© Quentin Gibaud Bernard - 2013 Séance 3 La scène d`exposition

Transcription

© Quentin Gibaud Bernard - 2013 Séance 3 La scène d`exposition
Séance 3
La scène d’exposition de Britannicus
Support : Acte I, Scène 1 (vers 1 à 54) + Empereurs détestables et empereurs modèles (document historique)
Une scène d’exposition expose au spectateur l’intrigue, présente les personnages et renseigne aussi sur le lieu et
l’époque de l’action (à travers les didascalies, notamment la didascalie initiale pour le lecteur ; les décors et les
costumes pour le spectateur). L’objectif d’une scène d’exposition n’est pas qu’informatif : la scène d’exposition vise
également à plaire, à séduire le spectateur, à capter son attention. Une scène d’exposition est une étape délicate
car le dramaturge doit donner des informations au spectateur pour qu’il comprenne l’action tout en faisant croire
que les personnages dialoguent naturellement.
I-
Une scène d’exposition efficace et habile
Valeur informative : On apprend par Agrippine que Néron a fait enlever Junie, l’amante de Britannicus.
On apprend des choses sur le passé des personnages (vers 15 à 20)
Vers 10-17 : On comprend l’opposition entre Britannicus et Néron.
On apprend des choses sur la réputation de Néron : ce serait un bon empereur, proche de la perfection,
selon Albine.
Renseignements sur le lieu et le moment. Dans la première réplique d’Albine, on comprend que les
personnages sont devant la porte de Néron, à l’aube. L’intrigue qui s’esquisse peut ici se formuler sous la
forme de question : Néron est-il en train de changer, de devenir mauvais ? Est-il en train de révéler son vrai
visage par l’enlèvement de Junie ?
Habileté pour séduire la curiosité du lecteur : Racine ouvre la pièce sur trois questions qui expriment
l’étonnement d’Albine.
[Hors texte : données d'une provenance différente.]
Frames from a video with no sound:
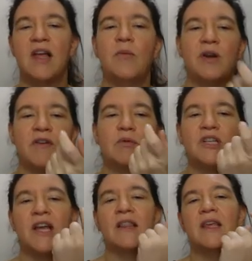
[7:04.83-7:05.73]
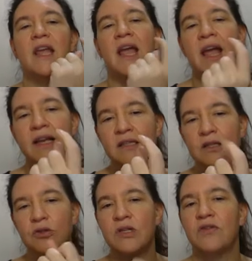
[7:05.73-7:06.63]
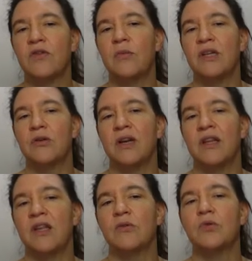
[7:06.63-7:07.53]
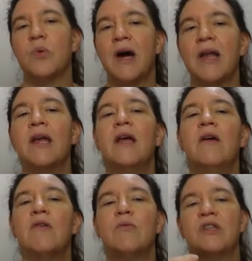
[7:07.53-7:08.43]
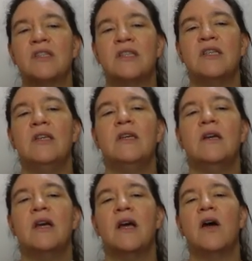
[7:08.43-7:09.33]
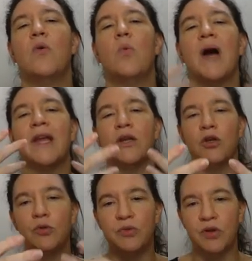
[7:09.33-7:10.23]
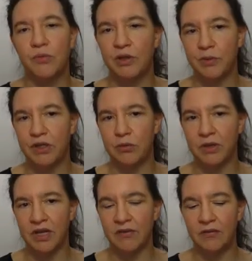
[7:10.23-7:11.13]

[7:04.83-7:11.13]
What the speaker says: But if I would take the x and transform it into anything with y, you would see a y cubed, which we don't have.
C’est un début « in media res », c’est-à-dire au milieu des choses, au cœur de
l’action.
Ici, le dialogue est artificiel car Albine rappelle à Agrippine des choses qu’elle connaît, vers 15-18 afin de donner
des informations au spectateur/lecteur.
Double énonciation : Au théâtre, personnage qui parle à un double destinataire : le public et/ou le(s) autre(s)
personnage(s) sur scène. L’art d’un dramaturge consiste à faire oublier la double énonciation.
II-
L’amorce d’une tragédie
La tragédie finale est annoncée dès le début : « Tout ce que j’ai prédit n’est que trop assuré ». Agrippine manifeste
une inquiétude quant à l’évolution de son fils. Elle craint que sa prédiction ne se réalise pour trois raisons :
 Néron s’est déclaré contre Britannicus, son rival.
 L’ascendance de Néron a été horrible, coupable (le règne de Caligula, par exemple). Agrippine est quand
même coupable car c’est elle qui a mené son fils au pouvoir
 L’ « attentat » qu’est l’enlèvement de Junie
Dans une tragédie, les personnages ne sont pas libres de leurs actes, et quand ils croient l’être, ils ne font en fait
qu’accomplir leur destin. On a l’impression que le règne de Néron est déjà écrit, marqué par la fatalité.
Ce qui joue ici le rôle du destin est l’hérédité. Autre figure du destin dans les tragédies : le choix des dieux qui pèse
sur les hommes.
Agrippine apparait comme une mère coupable mais ambiguë. C’est elle qui a mis Néron sur le trône§. Elle est lucide
sur elle-même. Mais cela ne lui permet pas pour autant de se corriger. En effet, malgré ses craintes, Agrippine veut
rester au pouvoir à tout prix : (vers 43-44 / vers 47-48) : « Que m’importe [que Néron] laisse un jour [un] modèle ».
Elle ne se soucie pas du sort de Rome, mais que de son intérêt personnel : elle veut rester au pouvoir et garder son
pouvoir sur Néron.
Elle est prête à assumer la dimension incestueuse de ce pouvoir qu’elle ne veut pas partager.
« Qu’il songe un peu qu’Agrippine est sa mère »

La mère de Néron

La mère de Rome
L’inceste n’est pas présent dans toutes les tragédies mais il est très fréquent (Œdipe Roi de Sophocle). C’est
l’incarnation de la faute la plus monstrueuse.